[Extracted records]

>>

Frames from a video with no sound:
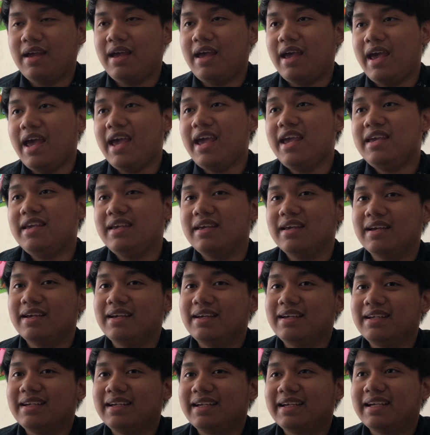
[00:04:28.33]
hey,
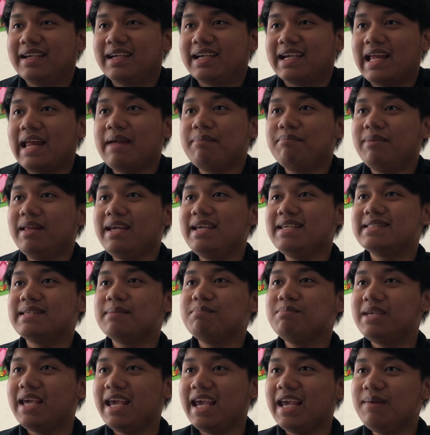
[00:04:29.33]
can I play
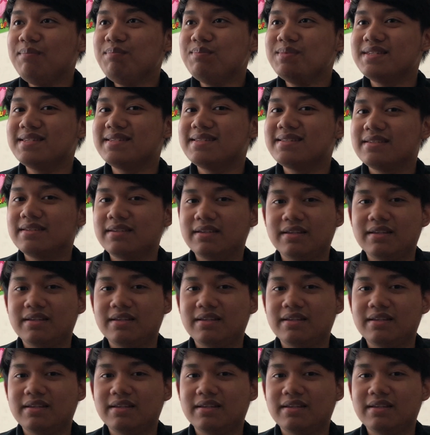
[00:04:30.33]
some games?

<<

* **Requirement**
The output should consist of the records above, reproduced exactly, without pictures.

* **The answer**
Frames from a video with no sound:
[00:04:28.33]
hey,
[00:04:29.33]
can I play
[00:04:30.33]
some games?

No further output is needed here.